• [Problem description]
Within the records below, reproduce without change the lines from the line that has "[0:02.13-0:03.20]" through the line that has "Word for word: the", and only those.

══ Data under study ══

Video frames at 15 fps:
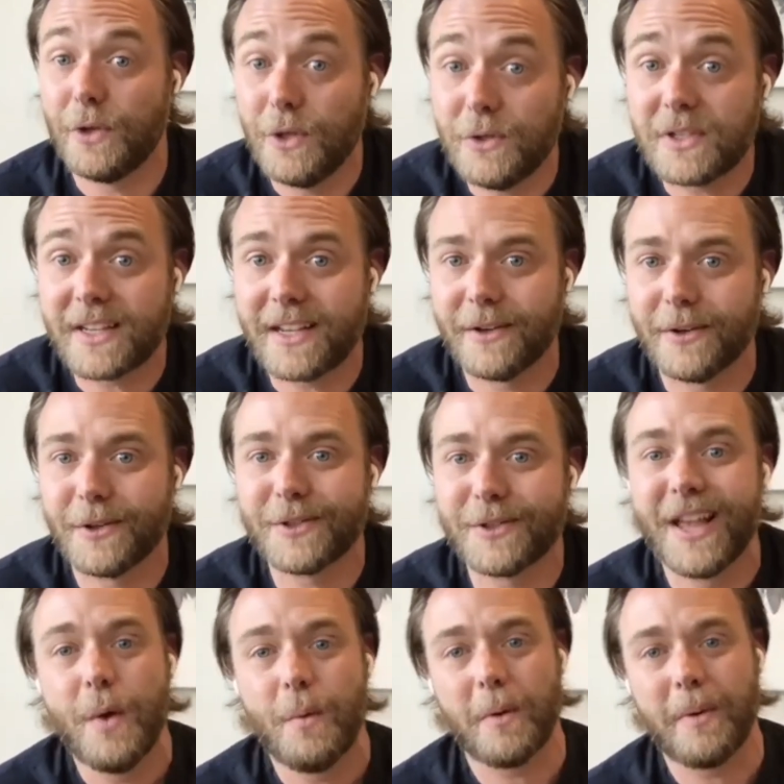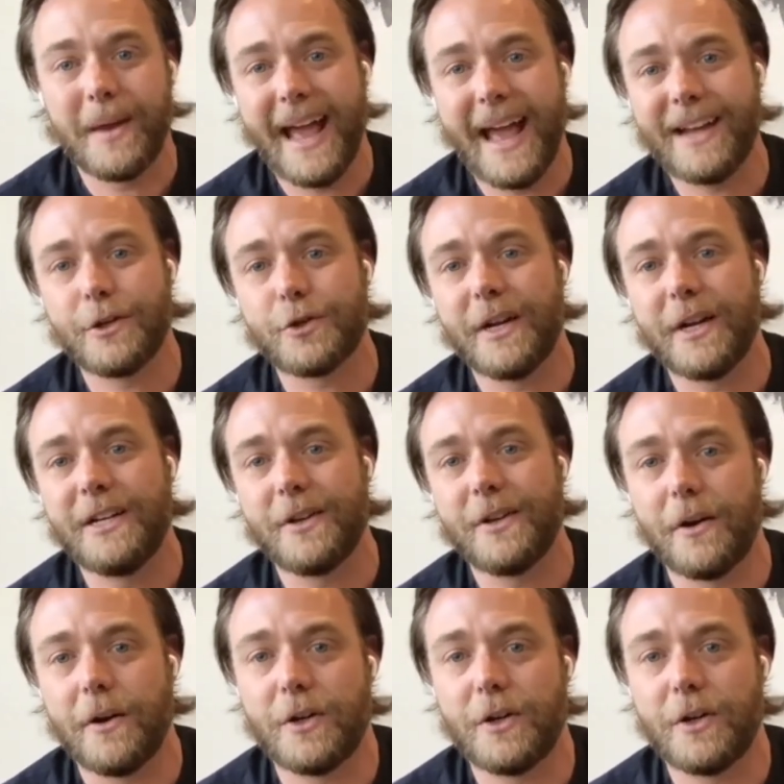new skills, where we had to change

═══
══ Data under study ══

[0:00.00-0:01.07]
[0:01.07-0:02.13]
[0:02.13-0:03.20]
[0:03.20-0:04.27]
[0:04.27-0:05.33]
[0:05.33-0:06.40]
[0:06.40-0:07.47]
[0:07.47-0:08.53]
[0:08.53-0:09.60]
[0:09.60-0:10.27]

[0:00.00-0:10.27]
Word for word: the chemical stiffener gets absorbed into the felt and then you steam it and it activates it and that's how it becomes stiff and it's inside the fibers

═══

• [Finished exercise]
[0:02.13-0:03.20]
[0:03.20-0:04.27]
[0:04.27-0:05.33]
[0:05.33-0:06.40]
[0:06.40-0:07.47]
[0:07.47-0:08.53]
[0:08.53-0:09.60]
[0:09.60-0:10.27]

[0:00.00-0:10.27]
Word for word: the chemical stiffener gets absorbed into the felt and then you steam it and it activates it and that's how it becomes stiff and it's inside the fibers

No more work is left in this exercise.